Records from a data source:
━━━━━━━━

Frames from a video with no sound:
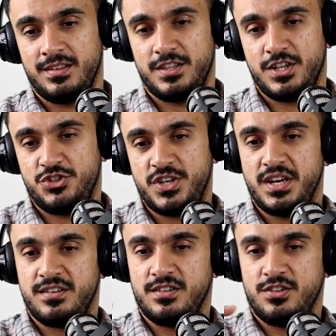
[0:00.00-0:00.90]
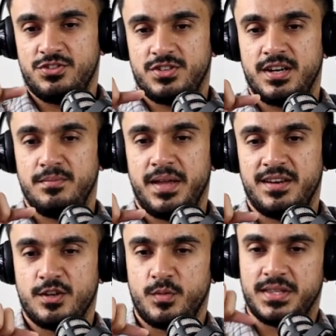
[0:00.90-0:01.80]
their genitals are
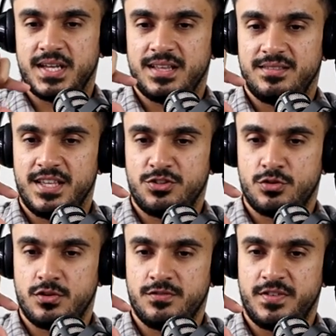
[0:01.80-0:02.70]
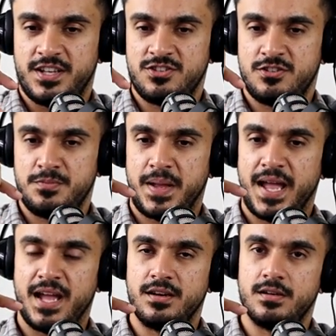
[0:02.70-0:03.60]
made in a way that they sort of
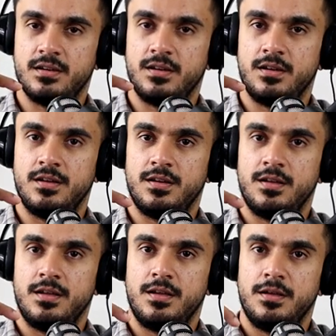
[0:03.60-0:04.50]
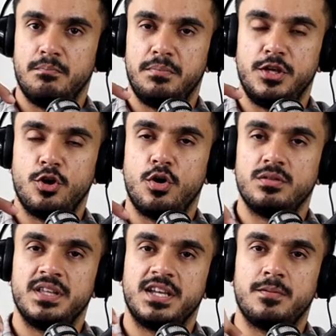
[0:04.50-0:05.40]
expand
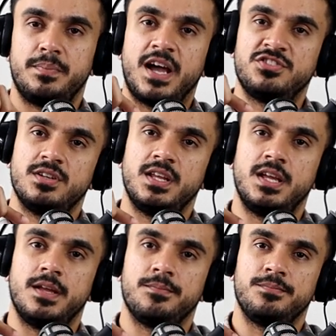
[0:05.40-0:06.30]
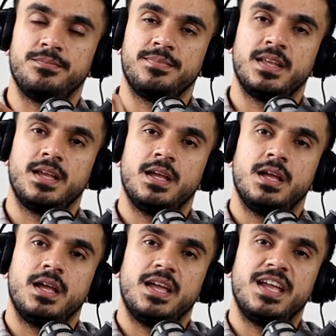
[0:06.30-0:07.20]
beyond the capacity
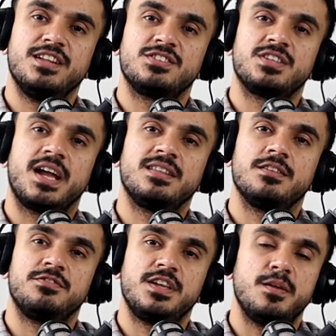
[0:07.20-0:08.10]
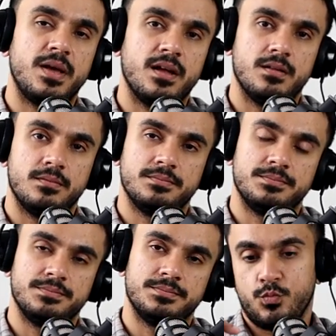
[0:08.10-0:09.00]
inside the female.
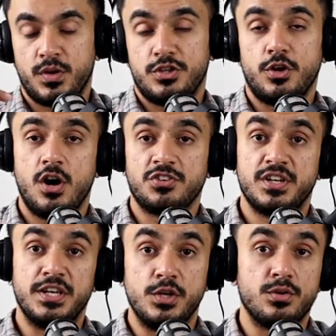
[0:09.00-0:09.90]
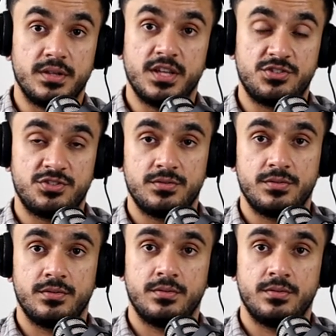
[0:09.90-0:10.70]
When dogs are new to this,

━━━━━━━━

**Required action:** For the entries above, return an exact copy that omits the images.

**Written answer:**
Frames from a video with no sound:
[0:00.00-0:00.90]
[0:00.90-0:01.80]
their genitals are
[0:01.80-0:02.70]
[0:02.70-0:03.60]
made in a way that they sort of
[0:03.60-0:04.50]
[0:04.50-0:05.40]
expand
[0:05.40-0:06.30]
[0:06.30-0:07.20]
beyond the capacity
[0:07.20-0:08.10]
[0:08.10-0:09.00]
inside the female.
[0:09.00-0:09.90]
[0:09.90-0:10.70]
When dogs are new to this,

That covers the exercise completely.